EXERCISE DIRECTIONS –
If a line in the records below contains the word "fillers", copy it out.

** Opening AVAILABLE RECORDS block **

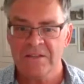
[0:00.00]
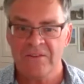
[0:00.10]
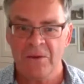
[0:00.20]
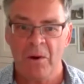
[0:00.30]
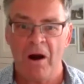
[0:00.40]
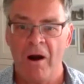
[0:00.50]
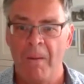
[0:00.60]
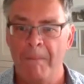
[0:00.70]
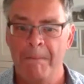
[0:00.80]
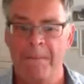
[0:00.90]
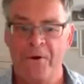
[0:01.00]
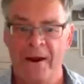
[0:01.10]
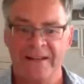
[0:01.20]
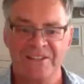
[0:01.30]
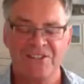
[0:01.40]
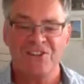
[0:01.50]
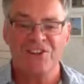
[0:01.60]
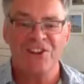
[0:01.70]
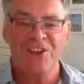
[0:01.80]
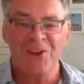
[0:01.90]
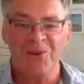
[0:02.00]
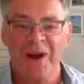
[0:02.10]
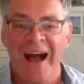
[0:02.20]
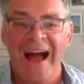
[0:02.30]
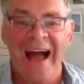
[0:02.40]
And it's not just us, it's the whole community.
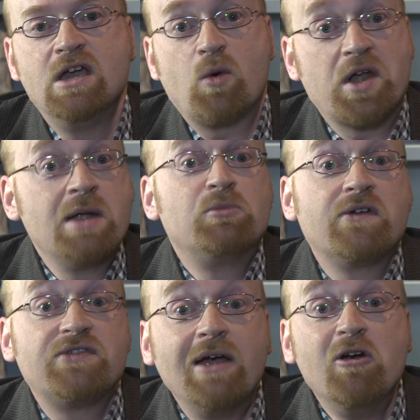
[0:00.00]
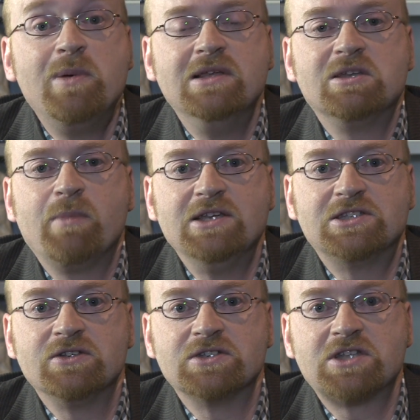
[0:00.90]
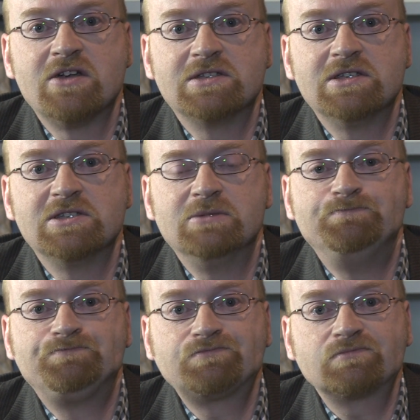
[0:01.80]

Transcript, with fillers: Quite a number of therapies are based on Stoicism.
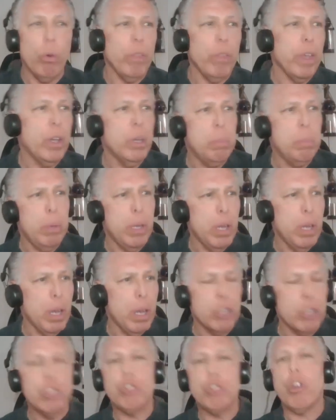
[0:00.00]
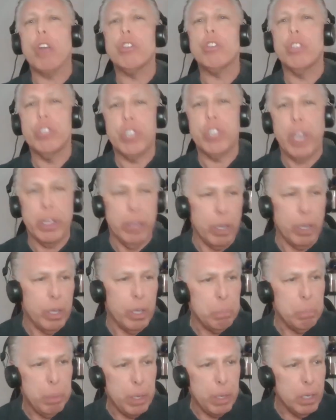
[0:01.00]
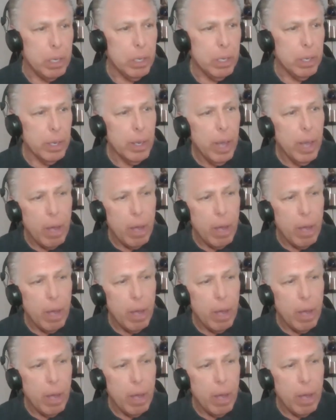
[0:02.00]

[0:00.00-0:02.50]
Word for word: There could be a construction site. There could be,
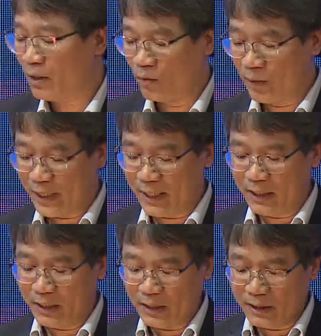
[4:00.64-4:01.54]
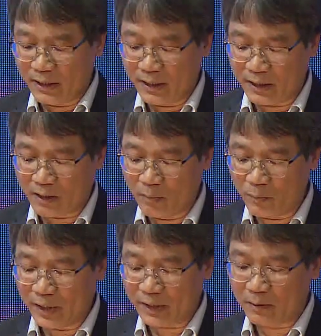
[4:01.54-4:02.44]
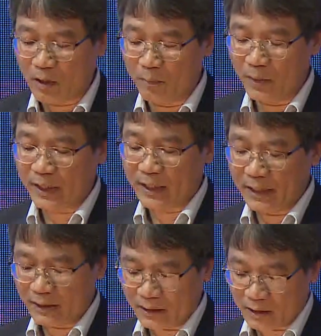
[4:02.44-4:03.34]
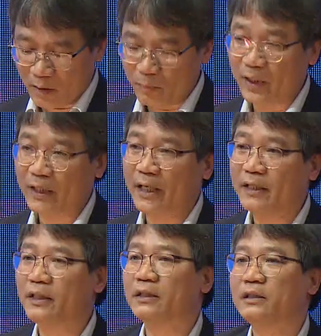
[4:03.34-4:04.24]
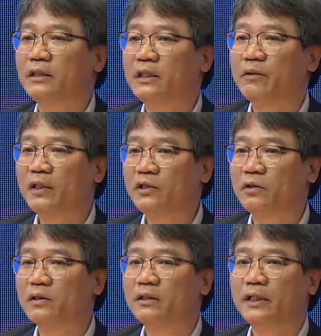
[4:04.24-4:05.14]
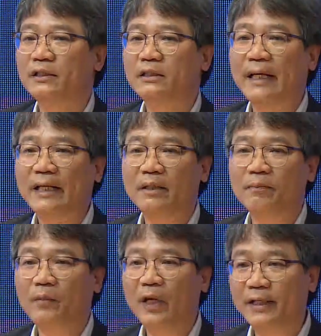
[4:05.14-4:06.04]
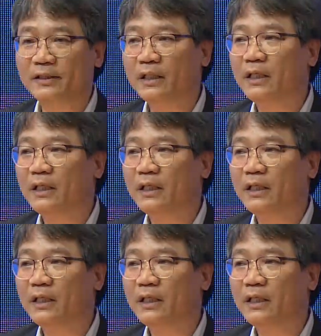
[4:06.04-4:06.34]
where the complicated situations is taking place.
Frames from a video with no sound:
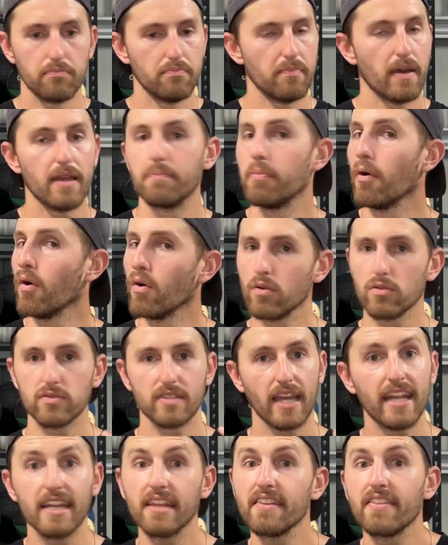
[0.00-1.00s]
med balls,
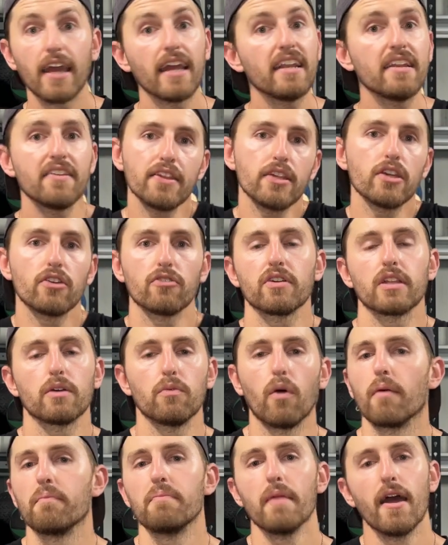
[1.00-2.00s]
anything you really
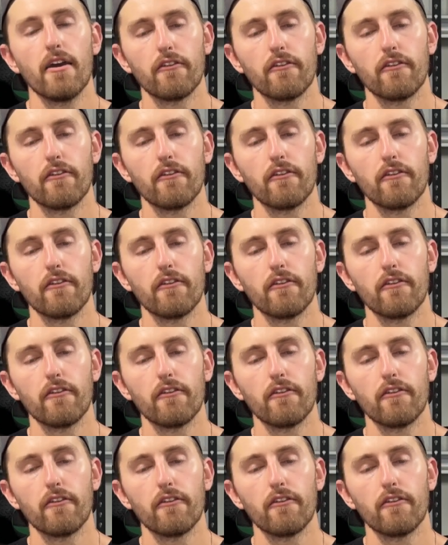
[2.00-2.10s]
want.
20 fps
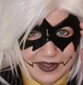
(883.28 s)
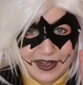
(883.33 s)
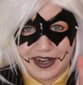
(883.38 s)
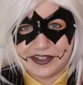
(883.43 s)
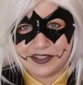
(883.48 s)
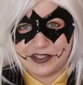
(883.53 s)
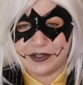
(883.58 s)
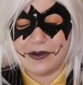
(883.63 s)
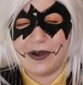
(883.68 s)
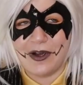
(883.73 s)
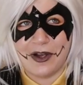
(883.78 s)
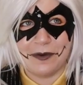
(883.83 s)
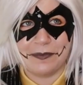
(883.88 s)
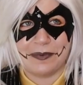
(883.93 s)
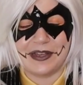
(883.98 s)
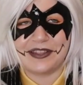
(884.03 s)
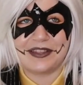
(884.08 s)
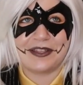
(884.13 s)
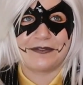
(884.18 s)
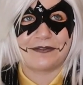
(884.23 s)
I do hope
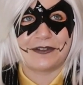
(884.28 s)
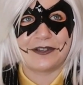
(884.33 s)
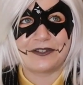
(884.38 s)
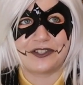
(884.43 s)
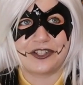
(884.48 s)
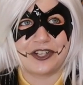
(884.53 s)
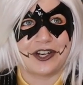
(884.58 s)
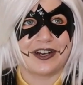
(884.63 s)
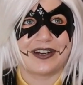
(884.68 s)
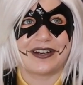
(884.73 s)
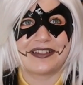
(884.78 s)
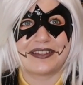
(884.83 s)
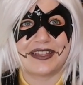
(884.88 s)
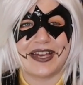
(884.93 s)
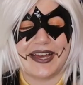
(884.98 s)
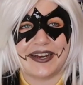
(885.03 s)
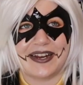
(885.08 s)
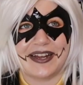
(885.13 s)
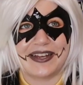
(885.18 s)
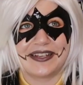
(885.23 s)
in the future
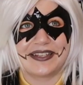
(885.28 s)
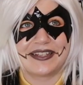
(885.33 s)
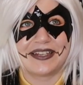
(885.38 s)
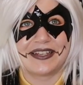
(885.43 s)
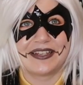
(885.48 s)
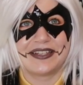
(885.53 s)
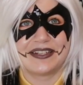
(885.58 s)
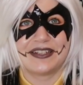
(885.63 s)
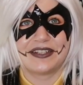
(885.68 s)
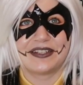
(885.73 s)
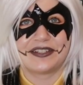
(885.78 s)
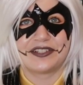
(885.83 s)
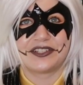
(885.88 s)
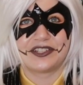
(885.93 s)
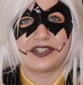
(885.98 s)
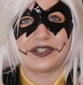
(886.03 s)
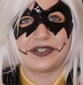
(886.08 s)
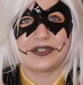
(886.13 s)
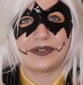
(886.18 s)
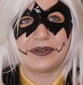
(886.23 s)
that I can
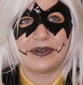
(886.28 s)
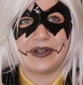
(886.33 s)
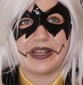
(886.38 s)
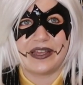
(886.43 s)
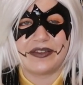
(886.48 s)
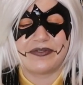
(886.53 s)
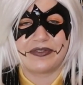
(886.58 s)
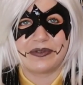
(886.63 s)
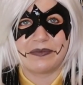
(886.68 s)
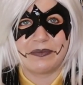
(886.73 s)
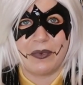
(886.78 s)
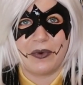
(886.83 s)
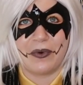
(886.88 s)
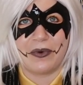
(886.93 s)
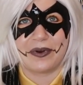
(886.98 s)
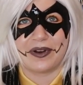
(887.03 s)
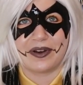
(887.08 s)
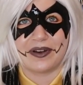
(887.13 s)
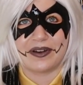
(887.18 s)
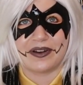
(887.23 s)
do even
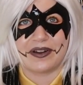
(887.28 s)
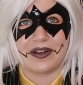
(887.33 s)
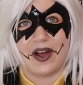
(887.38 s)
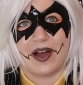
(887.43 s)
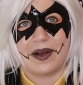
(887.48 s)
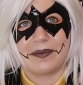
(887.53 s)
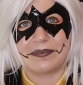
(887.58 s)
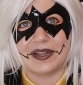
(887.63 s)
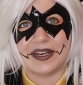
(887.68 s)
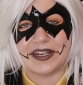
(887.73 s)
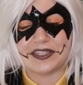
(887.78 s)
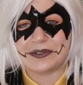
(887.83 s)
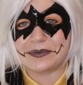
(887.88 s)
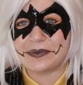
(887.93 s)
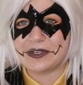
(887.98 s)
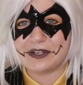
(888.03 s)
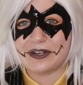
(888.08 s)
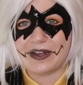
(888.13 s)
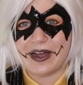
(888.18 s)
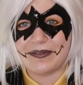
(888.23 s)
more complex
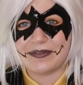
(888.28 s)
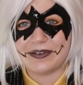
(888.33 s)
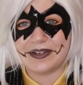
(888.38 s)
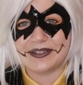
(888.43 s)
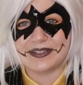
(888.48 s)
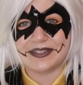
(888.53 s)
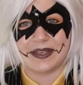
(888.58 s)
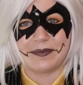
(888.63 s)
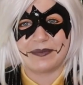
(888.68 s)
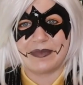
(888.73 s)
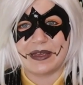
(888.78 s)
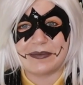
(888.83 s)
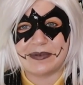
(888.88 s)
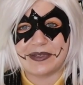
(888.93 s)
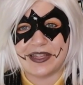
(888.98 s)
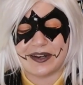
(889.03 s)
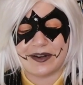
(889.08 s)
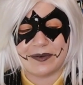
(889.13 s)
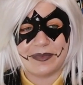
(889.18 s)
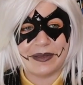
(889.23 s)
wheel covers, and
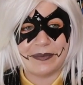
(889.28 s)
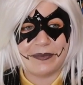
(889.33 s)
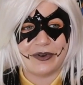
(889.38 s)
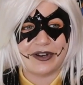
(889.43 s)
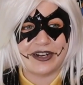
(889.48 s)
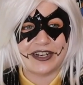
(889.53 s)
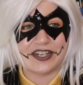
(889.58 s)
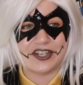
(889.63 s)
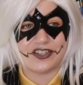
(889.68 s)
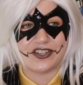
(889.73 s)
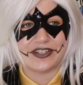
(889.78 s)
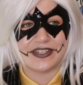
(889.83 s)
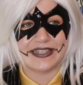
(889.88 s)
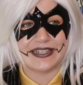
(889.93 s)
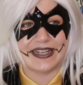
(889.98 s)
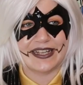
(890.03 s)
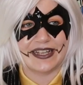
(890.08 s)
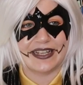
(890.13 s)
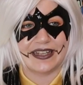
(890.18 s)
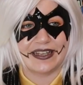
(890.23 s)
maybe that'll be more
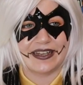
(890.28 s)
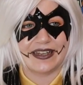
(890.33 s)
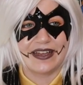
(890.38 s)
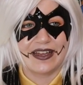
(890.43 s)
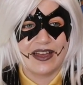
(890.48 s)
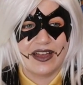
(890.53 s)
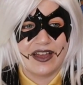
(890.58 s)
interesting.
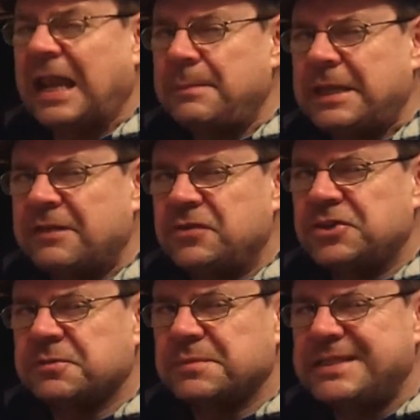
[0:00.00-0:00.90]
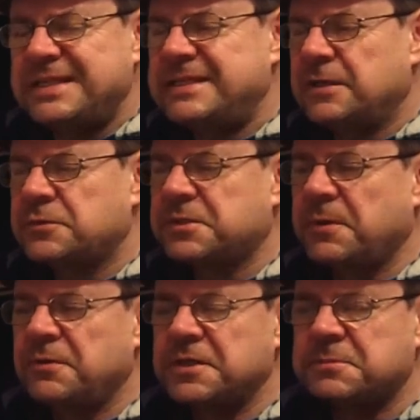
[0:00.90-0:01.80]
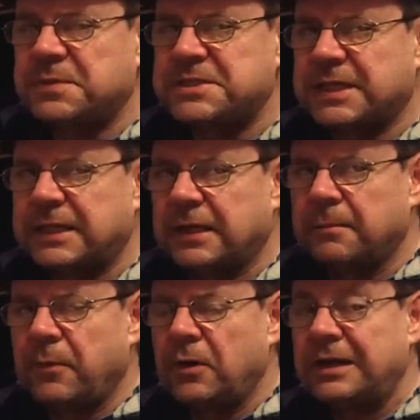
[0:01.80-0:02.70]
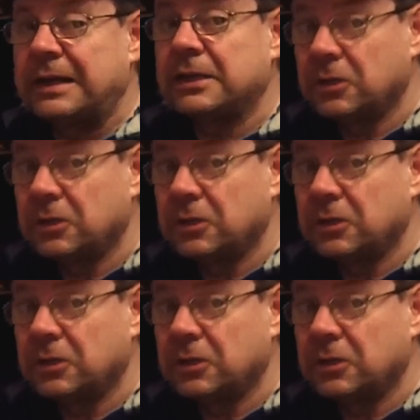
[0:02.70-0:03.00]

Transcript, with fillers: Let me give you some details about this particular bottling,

** Closing AVAILABLE RECORDS block **

WRITTEN RESPONSE –
Transcript, with fillers: Quite a number of therapies are based on Stoicism.
Transcript, with fillers: Let me give you some details about this particular bottling,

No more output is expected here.